*Work task:* The result should be the full listing copied exactly, with no pictures in it.

===== Available data =====

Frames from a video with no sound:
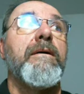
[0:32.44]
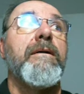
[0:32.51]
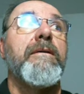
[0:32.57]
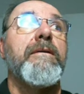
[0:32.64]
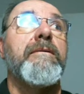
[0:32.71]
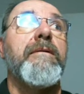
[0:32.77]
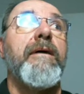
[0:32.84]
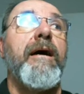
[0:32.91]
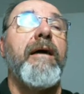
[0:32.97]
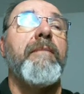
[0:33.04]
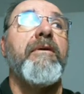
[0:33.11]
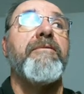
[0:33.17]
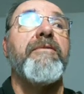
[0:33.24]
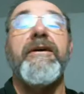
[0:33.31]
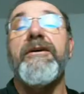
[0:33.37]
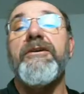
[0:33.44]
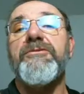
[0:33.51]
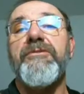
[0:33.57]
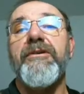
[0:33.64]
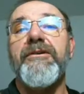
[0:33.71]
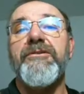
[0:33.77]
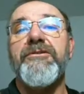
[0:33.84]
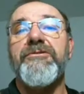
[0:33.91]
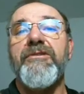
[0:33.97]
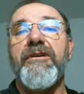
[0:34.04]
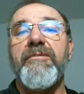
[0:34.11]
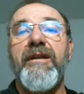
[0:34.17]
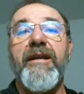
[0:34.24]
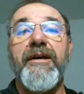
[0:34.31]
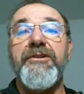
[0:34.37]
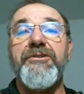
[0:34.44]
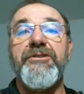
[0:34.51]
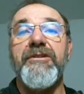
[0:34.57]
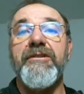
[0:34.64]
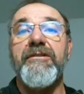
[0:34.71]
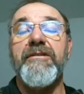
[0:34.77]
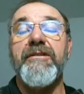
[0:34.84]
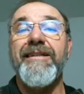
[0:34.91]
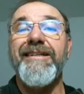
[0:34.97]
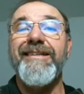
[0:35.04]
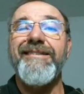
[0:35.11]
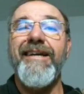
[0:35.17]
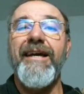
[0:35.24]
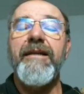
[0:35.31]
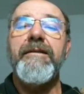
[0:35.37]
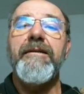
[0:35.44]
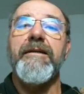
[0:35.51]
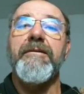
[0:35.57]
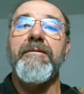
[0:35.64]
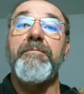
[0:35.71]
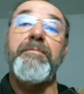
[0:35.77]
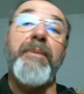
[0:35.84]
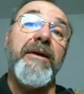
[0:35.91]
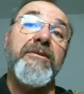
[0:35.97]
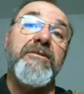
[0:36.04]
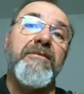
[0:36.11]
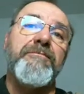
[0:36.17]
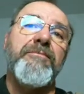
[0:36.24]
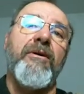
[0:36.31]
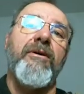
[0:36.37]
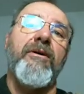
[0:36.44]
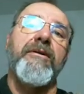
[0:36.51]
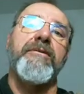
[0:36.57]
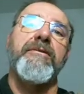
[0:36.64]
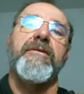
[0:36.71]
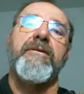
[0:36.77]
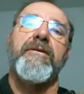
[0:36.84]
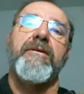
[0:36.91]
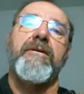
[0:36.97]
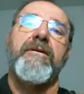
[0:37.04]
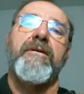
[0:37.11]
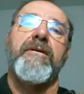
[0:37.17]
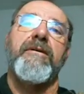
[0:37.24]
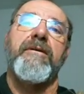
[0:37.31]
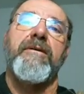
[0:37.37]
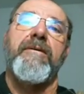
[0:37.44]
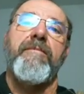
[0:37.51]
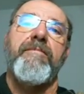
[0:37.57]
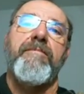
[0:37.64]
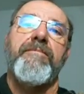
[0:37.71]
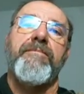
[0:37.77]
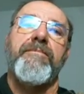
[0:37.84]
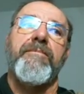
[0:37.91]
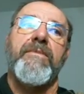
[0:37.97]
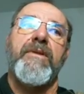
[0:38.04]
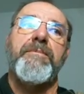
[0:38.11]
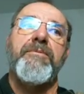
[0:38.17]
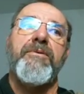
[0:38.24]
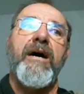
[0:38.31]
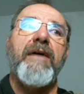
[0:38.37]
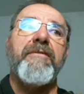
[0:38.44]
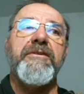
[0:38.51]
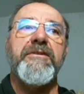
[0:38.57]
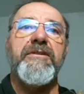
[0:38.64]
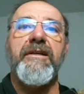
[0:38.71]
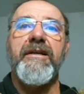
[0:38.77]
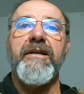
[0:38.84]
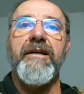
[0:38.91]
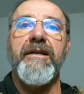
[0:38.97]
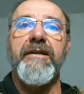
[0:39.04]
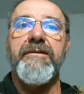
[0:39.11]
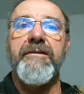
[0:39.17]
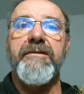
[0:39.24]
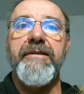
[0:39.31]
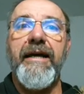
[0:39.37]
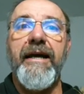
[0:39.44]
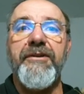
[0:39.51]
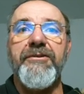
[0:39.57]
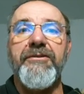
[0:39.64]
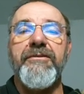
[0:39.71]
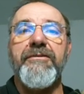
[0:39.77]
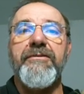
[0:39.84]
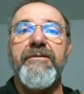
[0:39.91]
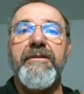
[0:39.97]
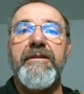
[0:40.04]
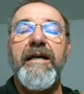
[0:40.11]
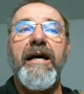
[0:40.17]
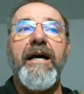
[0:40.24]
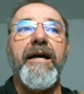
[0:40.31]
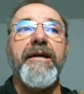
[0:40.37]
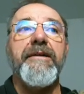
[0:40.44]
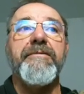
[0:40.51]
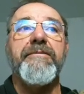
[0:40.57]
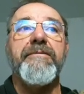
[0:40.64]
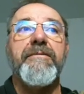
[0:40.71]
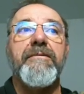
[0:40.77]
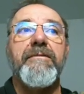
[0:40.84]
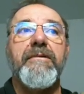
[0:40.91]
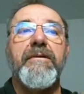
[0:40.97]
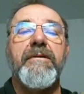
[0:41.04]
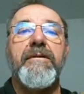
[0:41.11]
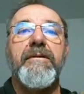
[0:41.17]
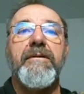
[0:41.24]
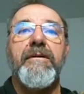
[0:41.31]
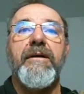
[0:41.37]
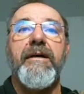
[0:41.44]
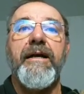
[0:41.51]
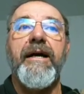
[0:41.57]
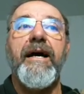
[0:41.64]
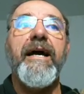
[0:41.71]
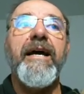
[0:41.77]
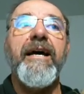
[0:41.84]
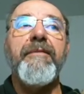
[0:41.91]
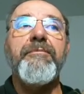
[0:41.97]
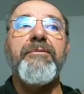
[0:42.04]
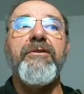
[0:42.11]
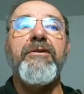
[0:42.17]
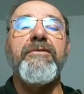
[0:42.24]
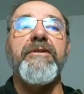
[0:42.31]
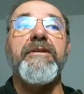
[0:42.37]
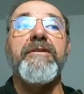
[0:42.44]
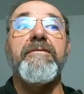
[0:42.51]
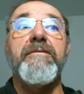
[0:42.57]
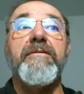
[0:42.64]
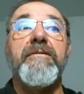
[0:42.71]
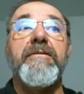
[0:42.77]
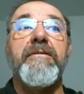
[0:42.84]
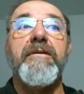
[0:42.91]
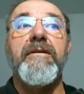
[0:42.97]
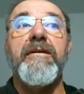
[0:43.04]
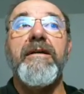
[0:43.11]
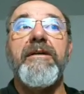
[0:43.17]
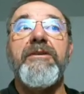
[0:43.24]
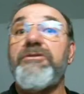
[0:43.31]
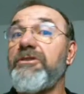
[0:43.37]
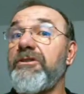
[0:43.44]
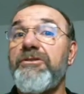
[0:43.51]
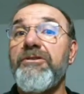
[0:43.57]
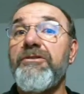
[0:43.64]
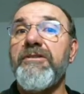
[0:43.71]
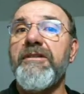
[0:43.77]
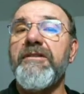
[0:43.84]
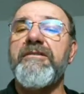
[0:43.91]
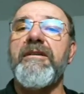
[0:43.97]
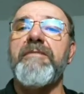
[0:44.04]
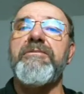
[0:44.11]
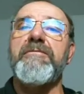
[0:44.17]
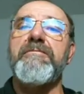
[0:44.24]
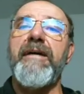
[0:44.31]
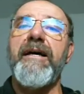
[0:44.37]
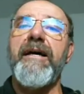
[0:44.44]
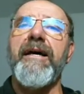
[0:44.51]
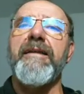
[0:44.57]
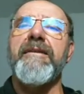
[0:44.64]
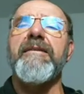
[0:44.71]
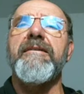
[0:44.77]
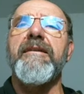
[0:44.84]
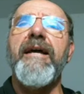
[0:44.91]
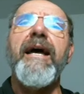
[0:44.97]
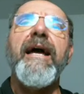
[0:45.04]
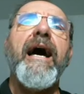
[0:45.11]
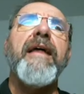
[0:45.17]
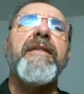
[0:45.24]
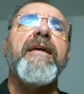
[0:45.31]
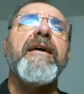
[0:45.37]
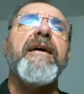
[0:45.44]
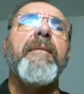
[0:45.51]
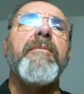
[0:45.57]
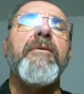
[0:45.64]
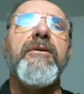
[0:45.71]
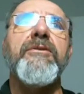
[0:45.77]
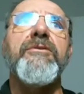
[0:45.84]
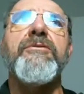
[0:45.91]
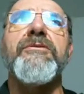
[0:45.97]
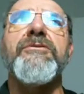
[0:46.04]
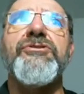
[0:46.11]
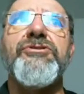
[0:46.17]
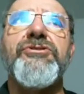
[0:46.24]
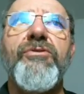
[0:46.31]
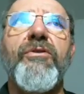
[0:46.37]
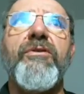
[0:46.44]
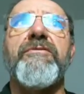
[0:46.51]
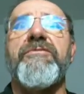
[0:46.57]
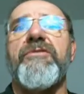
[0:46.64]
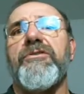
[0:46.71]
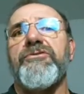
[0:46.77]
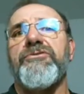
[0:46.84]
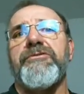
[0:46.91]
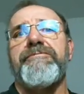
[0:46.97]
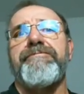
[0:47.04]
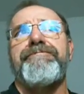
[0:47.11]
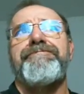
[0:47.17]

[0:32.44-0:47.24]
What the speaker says: the time of Israel's tribulation is ended based upon the prophecy in Daniel 9. And I have proven, it's just using simple math, and today I think I'm going to do a short version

=====

*Solution below:*
Frames from a video with no sound:
[0:32.44]
[0:32.51]
[0:32.57]
[0:32.64]
[0:32.71]
[0:32.77]
[0:32.84]
[0:32.91]
[0:32.97]
[0:33.04]
[0:33.11]
[0:33.17]
[0:33.24]
[0:33.31]
[0:33.37]
[0:33.44]
[0:33.51]
[0:33.57]
[0:33.64]
[0:33.71]
[0:33.77]
[0:33.84]
[0:33.91]
[0:33.97]
[0:34.04]
[0:34.11]
[0:34.17]
[0:34.24]
[0:34.31]
[0:34.37]
[0:34.44]
[0:34.51]
[0:34.57]
[0:34.64]
[0:34.71]
[0:34.77]
[0:34.84]
[0:34.91]
[0:34.97]
[0:35.04]
[0:35.11]
[0:35.17]
[0:35.24]
[0:35.31]
[0:35.37]
[0:35.44]
[0:35.51]
[0:35.57]
[0:35.64]
[0:35.71]
[0:35.77]
[0:35.84]
[0:35.91]
[0:35.97]
[0:36.04]
[0:36.11]
[0:36.17]
[0:36.24]
[0:36.31]
[0:36.37]
[0:36.44]
[0:36.51]
[0:36.57]
[0:36.64]
[0:36.71]
[0:36.77]
[0:36.84]
[0:36.91]
[0:36.97]
[0:37.04]
[0:37.11]
[0:37.17]
[0:37.24]
[0:37.31]
[0:37.37]
[0:37.44]
[0:37.51]
[0:37.57]
[0:37.64]
[0:37.71]
[0:37.77]
[0:37.84]
[0:37.91]
[0:37.97]
[0:38.04]
[0:38.11]
[0:38.17]
[0:38.24]
[0:38.31]
[0:38.37]
[0:38.44]
[0:38.51]
[0:38.57]
[0:38.64]
[0:38.71]
[0:38.77]
[0:38.84]
[0:38.91]
[0:38.97]
[0:39.04]
[0:39.11]
[0:39.17]
[0:39.24]
[0:39.31]
[0:39.37]
[0:39.44]
[0:39.51]
[0:39.57]
[0:39.64]
[0:39.71]
[0:39.77]
[0:39.84]
[0:39.91]
[0:39.97]
[0:40.04]
[0:40.11]
[0:40.17]
[0:40.24]
[0:40.31]
[0:40.37]
[0:40.44]
[0:40.51]
[0:40.57]
[0:40.64]
[0:40.71]
[0:40.77]
[0:40.84]
[0:40.91]
[0:40.97]
[0:41.04]
[0:41.11]
[0:41.17]
[0:41.24]
[0:41.31]
[0:41.37]
[0:41.44]
[0:41.51]
[0:41.57]
[0:41.64]
[0:41.71]
[0:41.77]
[0:41.84]
[0:41.91]
[0:41.97]
[0:42.04]
[0:42.11]
[0:42.17]
[0:42.24]
[0:42.31]
[0:42.37]
[0:42.44]
[0:42.51]
[0:42.57]
[0:42.64]
[0:42.71]
[0:42.77]
[0:42.84]
[0:42.91]
[0:42.97]
[0:43.04]
[0:43.11]
[0:43.17]
[0:43.24]
[0:43.31]
[0:43.37]
[0:43.44]
[0:43.51]
[0:43.57]
[0:43.64]
[0:43.71]
[0:43.77]
[0:43.84]
[0:43.91]
[0:43.97]
[0:44.04]
[0:44.11]
[0:44.17]
[0:44.24]
[0:44.31]
[0:44.37]
[0:44.44]
[0:44.51]
[0:44.57]
[0:44.64]
[0:44.71]
[0:44.77]
[0:44.84]
[0:44.91]
[0:44.97]
[0:45.04]
[0:45.11]
[0:45.17]
[0:45.24]
[0:45.31]
[0:45.37]
[0:45.44]
[0:45.51]
[0:45.57]
[0:45.64]
[0:45.71]
[0:45.77]
[0:45.84]
[0:45.91]
[0:45.97]
[0:46.04]
[0:46.11]
[0:46.17]
[0:46.24]
[0:46.31]
[0:46.37]
[0:46.44]
[0:46.51]
[0:46.57]
[0:46.64]
[0:46.71]
[0:46.77]
[0:46.84]
[0:46.91]
[0:46.97]
[0:47.04]
[0:47.11]
[0:47.17]

[0:32.44-0:47.24]
What the speaker says: the time of Israel's tribulation is ended based upon the prophecy in Daniel 9. And I have proven, it's just using simple math, and today I think I'm going to do a short version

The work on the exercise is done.